We are glad to see that the manatee is doing well and that the government is finally following the requirements of the Endangered Species Act. Unfortunately, years of delay have become the norm for the FWS. The story behind today’s decision is a perfect example.In 2005, PLF sued the government on behalf of the Florida Home Builders Association to compel the Fish and Wildlife Service to review the status of the manatee and 88 other Florida species. The Endangered Species Act requires the federal government to check on the status of an endangered or threatened species every five years to make sure that its regulations (and priorities) match the overall status of the species. But the FWS had ignored that deadline.
Because of our lawsuit, the FWS finished its five-year review of the manatee in 2007, concluding that it should be downlisted. But then it ignored its own experts’ advice and did nothing. According to a recent article in the Daytona Beach News-Journal, the FWS failure to act may have been based on a request from Governor Charlie Crist. Of course, politics should have no roll in determining the status of a species.

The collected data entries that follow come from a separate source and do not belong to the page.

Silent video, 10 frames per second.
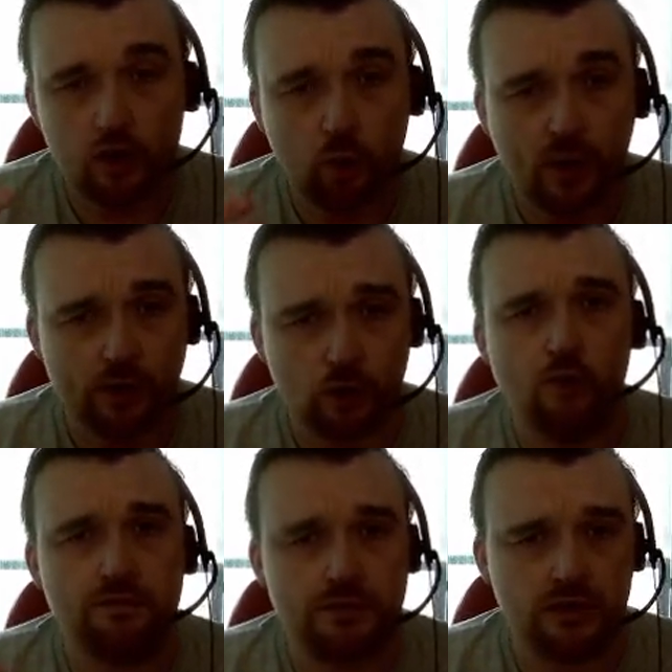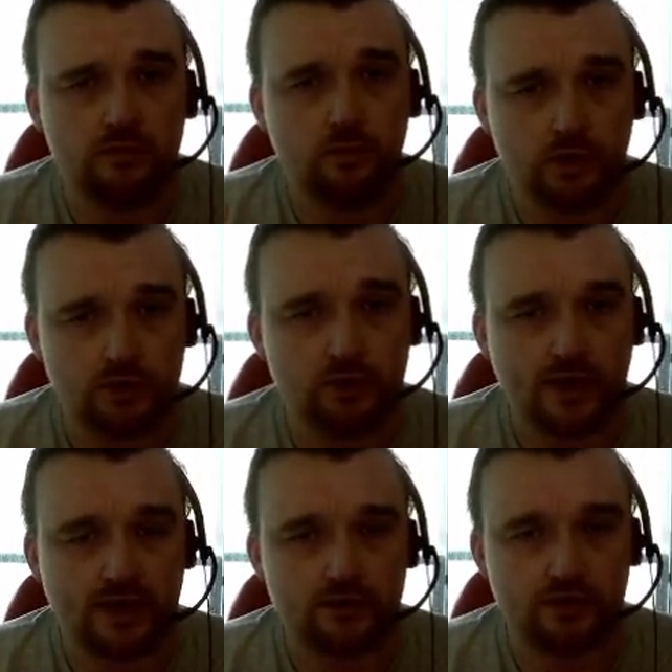Quite often we do
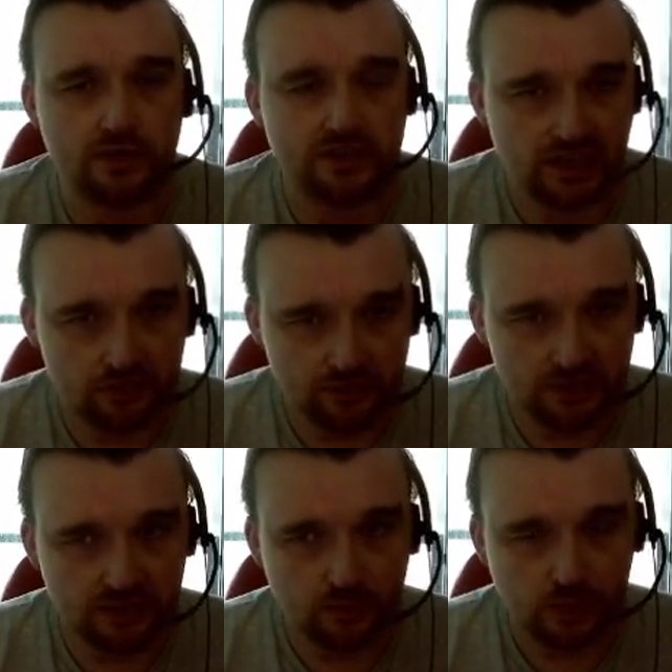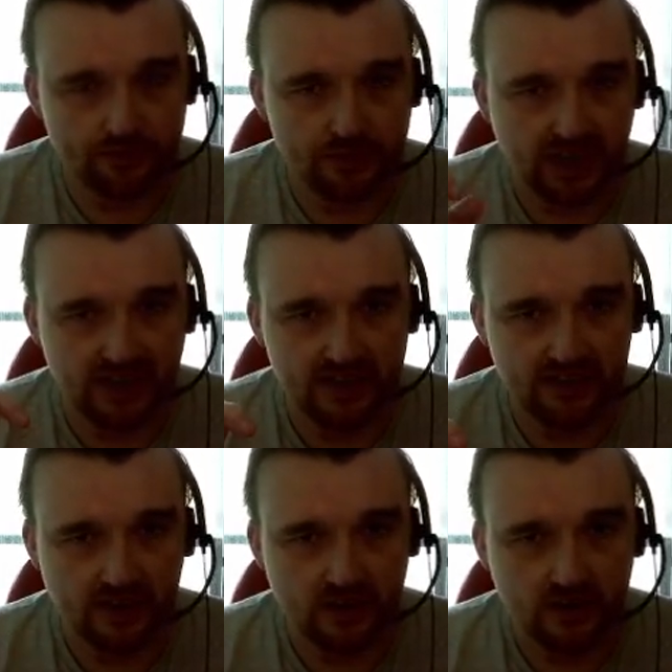that to our detriment. We forget
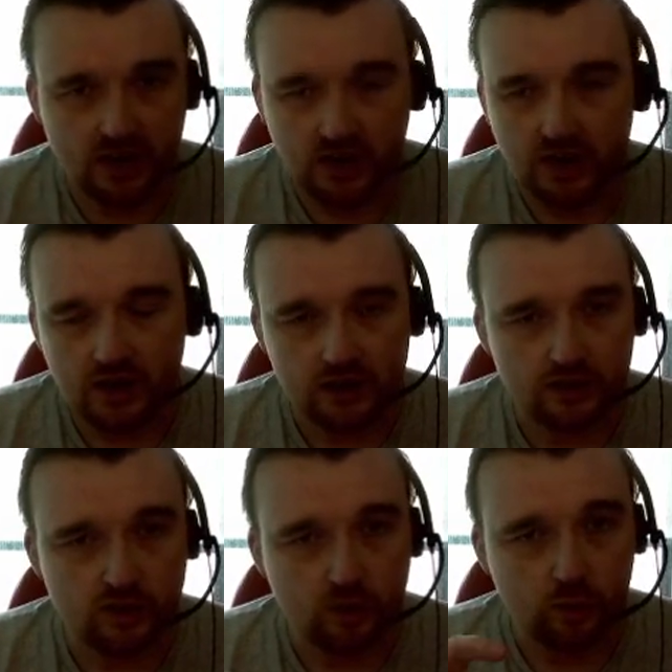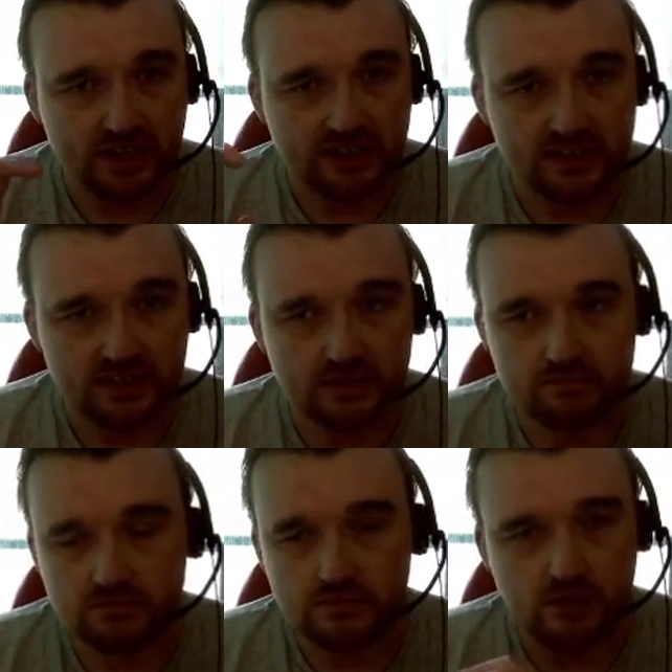that, we need to
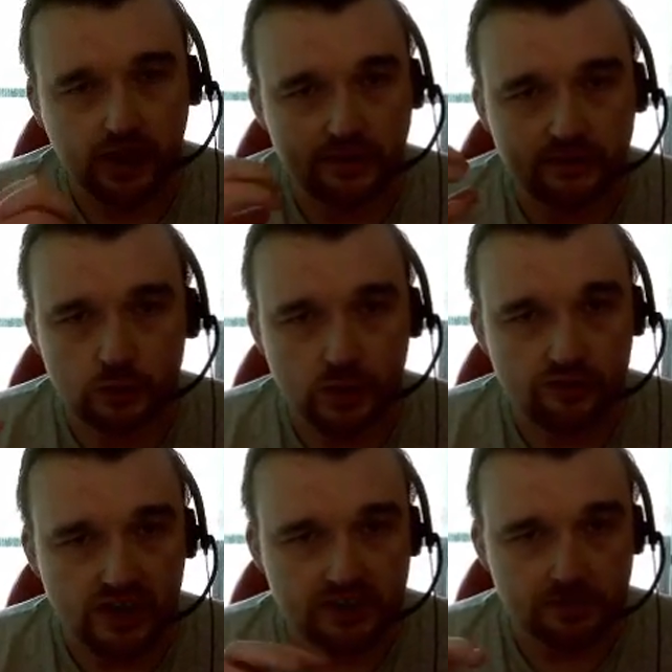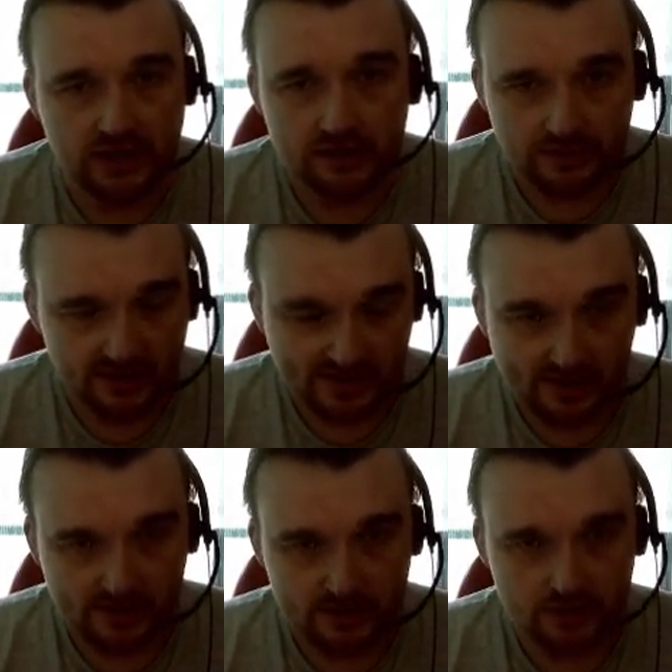do a risk benefit
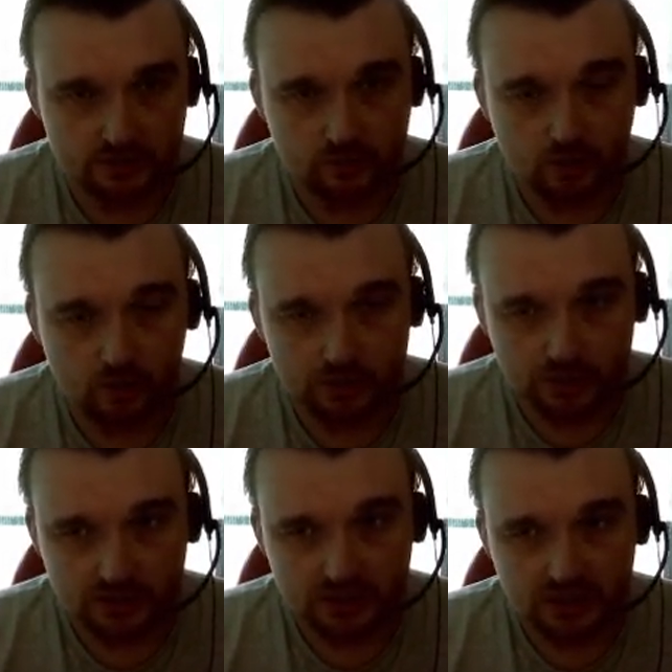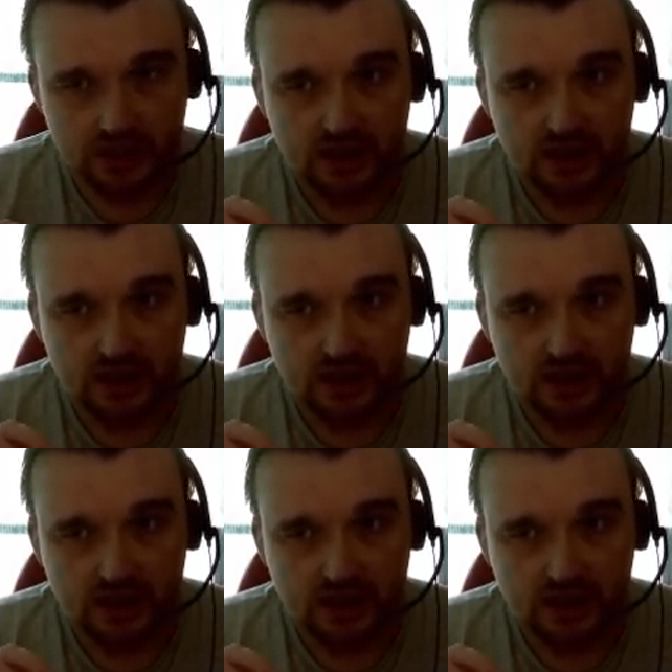analysis on what we're doing.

In 2012, Save Crystal River, a nonprofit group made up of citizens around Crystal River, Florida, that is spending $1.6 million to restore habitat in King’s Bay, asked PLF to help hold the FWS accountable. Save Crystal River was concerned about the federal government’s growing presence in the community, despite the local government’s own protections for manatees and the manatee’s growing numbers. Save Crystal River had watched federal restrictions in their neighborhoods grow and its members were worried that if they didn’t hold the government accountable, they would find their community eventually tied up in the same excessive red tape that they observed elsewhere.

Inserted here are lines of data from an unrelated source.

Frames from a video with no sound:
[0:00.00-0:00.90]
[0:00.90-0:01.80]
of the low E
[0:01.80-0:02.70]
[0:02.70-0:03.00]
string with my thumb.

In December of 2012, PLF filed a petition to downlist the manatee and waited. By law, the Service should have responded within 90-days, but after more than one year of delay tactics and broken promises, we sued. In response to our lawsuit, the FWS in July 2014 fulfilled its legal duty and published its “90-day finding” concluding that our petition presents substantial scientific evidence that warrants further review. The FWS then had 12 more months, according to the law, to decide whether or not to reclassify the manatee. But when the FWS failed to act in July 2015, we sent the FWS a warning that it had 60 more days to fulfill its duty, or Save Crystal River would once again sue the government to force it to follow the law. This fall, we filed yet another lawsuit. And the lawsuit had its intended effect. Just a few days before the government’s answer to our lawsuit was due, the FWS has finally announced that it will publish a proposed rule to reclassify the manatee as threatened.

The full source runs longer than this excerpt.